_Task prompt_: The records follow. Give them all back exactly.

─── Data shown ───

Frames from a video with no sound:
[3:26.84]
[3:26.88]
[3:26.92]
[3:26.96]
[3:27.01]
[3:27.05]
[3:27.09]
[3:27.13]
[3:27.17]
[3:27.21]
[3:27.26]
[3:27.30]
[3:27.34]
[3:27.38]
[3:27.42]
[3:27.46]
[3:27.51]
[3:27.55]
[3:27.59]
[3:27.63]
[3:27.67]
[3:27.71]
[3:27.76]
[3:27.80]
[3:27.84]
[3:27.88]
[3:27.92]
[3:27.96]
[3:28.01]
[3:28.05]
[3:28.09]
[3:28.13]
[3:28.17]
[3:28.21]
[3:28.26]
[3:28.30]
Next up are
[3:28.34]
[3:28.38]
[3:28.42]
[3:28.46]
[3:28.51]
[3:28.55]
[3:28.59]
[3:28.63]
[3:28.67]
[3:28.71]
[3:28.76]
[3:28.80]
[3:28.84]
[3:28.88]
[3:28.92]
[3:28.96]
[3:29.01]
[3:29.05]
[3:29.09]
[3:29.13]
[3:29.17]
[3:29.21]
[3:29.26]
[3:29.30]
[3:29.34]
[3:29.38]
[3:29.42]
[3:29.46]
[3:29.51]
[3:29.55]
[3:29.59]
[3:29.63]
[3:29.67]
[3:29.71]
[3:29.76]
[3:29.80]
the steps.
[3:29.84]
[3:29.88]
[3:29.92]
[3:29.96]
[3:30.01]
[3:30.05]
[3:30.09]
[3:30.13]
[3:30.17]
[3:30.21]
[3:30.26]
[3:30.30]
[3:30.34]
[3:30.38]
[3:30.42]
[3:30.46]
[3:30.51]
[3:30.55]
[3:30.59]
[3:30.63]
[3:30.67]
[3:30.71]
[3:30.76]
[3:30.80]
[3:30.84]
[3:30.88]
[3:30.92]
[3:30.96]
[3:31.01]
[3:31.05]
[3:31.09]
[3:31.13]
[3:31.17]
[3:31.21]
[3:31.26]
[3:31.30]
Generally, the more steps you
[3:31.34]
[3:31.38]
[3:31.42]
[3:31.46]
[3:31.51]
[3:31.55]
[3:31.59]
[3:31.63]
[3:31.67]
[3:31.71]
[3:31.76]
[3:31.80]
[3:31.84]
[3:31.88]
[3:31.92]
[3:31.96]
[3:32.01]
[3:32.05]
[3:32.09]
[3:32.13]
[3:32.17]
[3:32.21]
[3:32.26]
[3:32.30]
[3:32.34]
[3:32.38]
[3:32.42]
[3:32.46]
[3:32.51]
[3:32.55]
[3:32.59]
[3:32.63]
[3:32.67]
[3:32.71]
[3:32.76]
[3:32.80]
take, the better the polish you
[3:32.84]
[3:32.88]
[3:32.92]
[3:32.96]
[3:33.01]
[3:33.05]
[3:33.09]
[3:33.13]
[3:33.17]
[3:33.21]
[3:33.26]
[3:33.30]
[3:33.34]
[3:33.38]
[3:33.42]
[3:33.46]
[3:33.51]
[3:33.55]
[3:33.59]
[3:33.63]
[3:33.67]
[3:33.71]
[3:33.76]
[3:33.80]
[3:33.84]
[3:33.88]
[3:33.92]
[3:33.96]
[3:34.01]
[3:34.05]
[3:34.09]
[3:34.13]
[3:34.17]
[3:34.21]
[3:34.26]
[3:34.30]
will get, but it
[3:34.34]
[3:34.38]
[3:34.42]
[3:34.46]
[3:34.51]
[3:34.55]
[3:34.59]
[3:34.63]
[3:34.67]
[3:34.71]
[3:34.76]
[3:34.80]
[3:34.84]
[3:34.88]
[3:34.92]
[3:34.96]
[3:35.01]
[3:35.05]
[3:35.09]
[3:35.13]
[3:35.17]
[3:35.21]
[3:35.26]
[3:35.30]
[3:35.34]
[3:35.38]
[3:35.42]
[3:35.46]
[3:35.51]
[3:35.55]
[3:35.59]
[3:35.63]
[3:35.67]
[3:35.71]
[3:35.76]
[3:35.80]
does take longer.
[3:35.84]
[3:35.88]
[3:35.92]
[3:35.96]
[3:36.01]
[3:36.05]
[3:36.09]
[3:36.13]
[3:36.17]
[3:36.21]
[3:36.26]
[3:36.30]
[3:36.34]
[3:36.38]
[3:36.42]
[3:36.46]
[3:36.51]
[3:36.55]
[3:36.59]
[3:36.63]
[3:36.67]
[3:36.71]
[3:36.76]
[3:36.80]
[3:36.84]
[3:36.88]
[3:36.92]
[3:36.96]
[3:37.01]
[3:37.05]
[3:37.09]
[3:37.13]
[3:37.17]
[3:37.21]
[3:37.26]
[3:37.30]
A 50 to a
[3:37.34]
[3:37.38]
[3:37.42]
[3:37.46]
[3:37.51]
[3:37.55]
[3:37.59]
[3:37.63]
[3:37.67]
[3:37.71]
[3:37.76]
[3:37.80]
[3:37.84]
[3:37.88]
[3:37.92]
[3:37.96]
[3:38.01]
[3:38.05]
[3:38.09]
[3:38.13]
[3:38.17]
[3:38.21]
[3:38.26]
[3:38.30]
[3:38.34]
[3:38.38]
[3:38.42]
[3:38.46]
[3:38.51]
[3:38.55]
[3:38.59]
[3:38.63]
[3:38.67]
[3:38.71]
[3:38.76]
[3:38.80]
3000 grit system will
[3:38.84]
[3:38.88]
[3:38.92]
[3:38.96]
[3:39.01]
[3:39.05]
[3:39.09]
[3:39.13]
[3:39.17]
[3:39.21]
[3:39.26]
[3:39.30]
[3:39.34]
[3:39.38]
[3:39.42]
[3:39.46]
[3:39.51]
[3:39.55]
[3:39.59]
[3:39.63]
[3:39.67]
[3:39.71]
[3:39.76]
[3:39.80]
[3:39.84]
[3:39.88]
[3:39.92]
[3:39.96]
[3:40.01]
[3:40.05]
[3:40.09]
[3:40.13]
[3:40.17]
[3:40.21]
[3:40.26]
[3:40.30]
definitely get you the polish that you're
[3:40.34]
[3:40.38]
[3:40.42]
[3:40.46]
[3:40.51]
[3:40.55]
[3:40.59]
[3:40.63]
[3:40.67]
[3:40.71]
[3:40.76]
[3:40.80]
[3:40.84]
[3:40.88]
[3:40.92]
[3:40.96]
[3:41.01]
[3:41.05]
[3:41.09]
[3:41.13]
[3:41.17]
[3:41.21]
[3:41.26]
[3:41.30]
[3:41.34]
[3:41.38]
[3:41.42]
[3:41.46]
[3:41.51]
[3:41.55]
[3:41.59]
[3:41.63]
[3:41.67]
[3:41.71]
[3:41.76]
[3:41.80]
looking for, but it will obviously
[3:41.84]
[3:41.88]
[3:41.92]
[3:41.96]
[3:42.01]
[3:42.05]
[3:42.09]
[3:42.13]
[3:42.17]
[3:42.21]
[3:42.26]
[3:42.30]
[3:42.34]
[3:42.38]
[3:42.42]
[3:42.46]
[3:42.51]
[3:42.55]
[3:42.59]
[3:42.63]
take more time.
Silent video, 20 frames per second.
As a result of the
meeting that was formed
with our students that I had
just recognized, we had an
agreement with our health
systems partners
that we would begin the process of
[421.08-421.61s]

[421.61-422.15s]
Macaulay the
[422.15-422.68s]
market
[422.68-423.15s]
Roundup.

───

_Result_:
Frames from a video with no sound:
[3:26.84]
[3:26.88]
[3:26.92]
[3:26.96]
[3:27.01]
[3:27.05]
[3:27.09]
[3:27.13]
[3:27.17]
[3:27.21]
[3:27.26]
[3:27.30]
[3:27.34]
[3:27.38]
[3:27.42]
[3:27.46]
[3:27.51]
[3:27.55]
[3:27.59]
[3:27.63]
[3:27.67]
[3:27.71]
[3:27.76]
[3:27.80]
[3:27.84]
[3:27.88]
[3:27.92]
[3:27.96]
[3:28.01]
[3:28.05]
[3:28.09]
[3:28.13]
[3:28.17]
[3:28.21]
[3:28.26]
[3:28.30]
Next up are
[3:28.34]
[3:28.38]
[3:28.42]
[3:28.46]
[3:28.51]
[3:28.55]
[3:28.59]
[3:28.63]
[3:28.67]
[3:28.71]
[3:28.76]
[3:28.80]
[3:28.84]
[3:28.88]
[3:28.92]
[3:28.96]
[3:29.01]
[3:29.05]
[3:29.09]
[3:29.13]
[3:29.17]
[3:29.21]
[3:29.26]
[3:29.30]
[3:29.34]
[3:29.38]
[3:29.42]
[3:29.46]
[3:29.51]
[3:29.55]
[3:29.59]
[3:29.63]
[3:29.67]
[3:29.71]
[3:29.76]
[3:29.80]
the steps.
[3:29.84]
[3:29.88]
[3:29.92]
[3:29.96]
[3:30.01]
[3:30.05]
[3:30.09]
[3:30.13]
[3:30.17]
[3:30.21]
[3:30.26]
[3:30.30]
[3:30.34]
[3:30.38]
[3:30.42]
[3:30.46]
[3:30.51]
[3:30.55]
[3:30.59]
[3:30.63]
[3:30.67]
[3:30.71]
[3:30.76]
[3:30.80]
[3:30.84]
[3:30.88]
[3:30.92]
[3:30.96]
[3:31.01]
[3:31.05]
[3:31.09]
[3:31.13]
[3:31.17]
[3:31.21]
[3:31.26]
[3:31.30]
Generally, the more steps you
[3:31.34]
[3:31.38]
[3:31.42]
[3:31.46]
[3:31.51]
[3:31.55]
[3:31.59]
[3:31.63]
[3:31.67]
[3:31.71]
[3:31.76]
[3:31.80]
[3:31.84]
[3:31.88]
[3:31.92]
[3:31.96]
[3:32.01]
[3:32.05]
[3:32.09]
[3:32.13]
[3:32.17]
[3:32.21]
[3:32.26]
[3:32.30]
[3:32.34]
[3:32.38]
[3:32.42]
[3:32.46]
[3:32.51]
[3:32.55]
[3:32.59]
[3:32.63]
[3:32.67]
[3:32.71]
[3:32.76]
[3:32.80]
take, the better the polish you
[3:32.84]
[3:32.88]
[3:32.92]
[3:32.96]
[3:33.01]
[3:33.05]
[3:33.09]
[3:33.13]
[3:33.17]
[3:33.21]
[3:33.26]
[3:33.30]
[3:33.34]
[3:33.38]
[3:33.42]
[3:33.46]
[3:33.51]
[3:33.55]
[3:33.59]
[3:33.63]
[3:33.67]
[3:33.71]
[3:33.76]
[3:33.80]
[3:33.84]
[3:33.88]
[3:33.92]
[3:33.96]
[3:34.01]
[3:34.05]
[3:34.09]
[3:34.13]
[3:34.17]
[3:34.21]
[3:34.26]
[3:34.30]
will get, but it
[3:34.34]
[3:34.38]
[3:34.42]
[3:34.46]
[3:34.51]
[3:34.55]
[3:34.59]
[3:34.63]
[3:34.67]
[3:34.71]
[3:34.76]
[3:34.80]
[3:34.84]
[3:34.88]
[3:34.92]
[3:34.96]
[3:35.01]
[3:35.05]
[3:35.09]
[3:35.13]
[3:35.17]
[3:35.21]
[3:35.26]
[3:35.30]
[3:35.34]
[3:35.38]
[3:35.42]
[3:35.46]
[3:35.51]
[3:35.55]
[3:35.59]
[3:35.63]
[3:35.67]
[3:35.71]
[3:35.76]
[3:35.80]
does take longer.
[3:35.84]
[3:35.88]
[3:35.92]
[3:35.96]
[3:36.01]
[3:36.05]
[3:36.09]
[3:36.13]
[3:36.17]
[3:36.21]
[3:36.26]
[3:36.30]
[3:36.34]
[3:36.38]
[3:36.42]
[3:36.46]
[3:36.51]
[3:36.55]
[3:36.59]
[3:36.63]
[3:36.67]
[3:36.71]
[3:36.76]
[3:36.80]
[3:36.84]
[3:36.88]
[3:36.92]
[3:36.96]
[3:37.01]
[3:37.05]
[3:37.09]
[3:37.13]
[3:37.17]
[3:37.21]
[3:37.26]
[3:37.30]
A 50 to a
[3:37.34]
[3:37.38]
[3:37.42]
[3:37.46]
[3:37.51]
[3:37.55]
[3:37.59]
[3:37.63]
[3:37.67]
[3:37.71]
[3:37.76]
[3:37.80]
[3:37.84]
[3:37.88]
[3:37.92]
[3:37.96]
[3:38.01]
[3:38.05]
[3:38.09]
[3:38.13]
[3:38.17]
[3:38.21]
[3:38.26]
[3:38.30]
[3:38.34]
[3:38.38]
[3:38.42]
[3:38.46]
[3:38.51]
[3:38.55]
[3:38.59]
[3:38.63]
[3:38.67]
[3:38.71]
[3:38.76]
[3:38.80]
3000 grit system will
[3:38.84]
[3:38.88]
[3:38.92]
[3:38.96]
[3:39.01]
[3:39.05]
[3:39.09]
[3:39.13]
[3:39.17]
[3:39.21]
[3:39.26]
[3:39.30]
[3:39.34]
[3:39.38]
[3:39.42]
[3:39.46]
[3:39.51]
[3:39.55]
[3:39.59]
[3:39.63]
[3:39.67]
[3:39.71]
[3:39.76]
[3:39.80]
[3:39.84]
[3:39.88]
[3:39.92]
[3:39.96]
[3:40.01]
[3:40.05]
[3:40.09]
[3:40.13]
[3:40.17]
[3:40.21]
[3:40.26]
[3:40.30]
definitely get you the polish that you're
[3:40.34]
[3:40.38]
[3:40.42]
[3:40.46]
[3:40.51]
[3:40.55]
[3:40.59]
[3:40.63]
[3:40.67]
[3:40.71]
[3:40.76]
[3:40.80]
[3:40.84]
[3:40.88]
[3:40.92]
[3:40.96]
[3:41.01]
[3:41.05]
[3:41.09]
[3:41.13]
[3:41.17]
[3:41.21]
[3:41.26]
[3:41.30]
[3:41.34]
[3:41.38]
[3:41.42]
[3:41.46]
[3:41.51]
[3:41.55]
[3:41.59]
[3:41.63]
[3:41.67]
[3:41.71]
[3:41.76]
[3:41.80]
looking for, but it will obviously
[3:41.84]
[3:41.88]
[3:41.92]
[3:41.96]
[3:42.01]
[3:42.05]
[3:42.09]
[3:42.13]
[3:42.17]
[3:42.21]
[3:42.26]
[3:42.30]
[3:42.34]
[3:42.38]
[3:42.42]
[3:42.46]
[3:42.51]
[3:42.55]
[3:42.59]
[3:42.63]
take more time.
Silent video, 20 frames per second.
As a result of the
meeting that was formed
with our students that I had
just recognized, we had an
agreement with our health
systems partners
that we would begin the process of
[421.08-421.61s]

[421.61-422.15s]
Macaulay the
[422.15-422.68s]
market
[422.68-423.15s]
Roundup.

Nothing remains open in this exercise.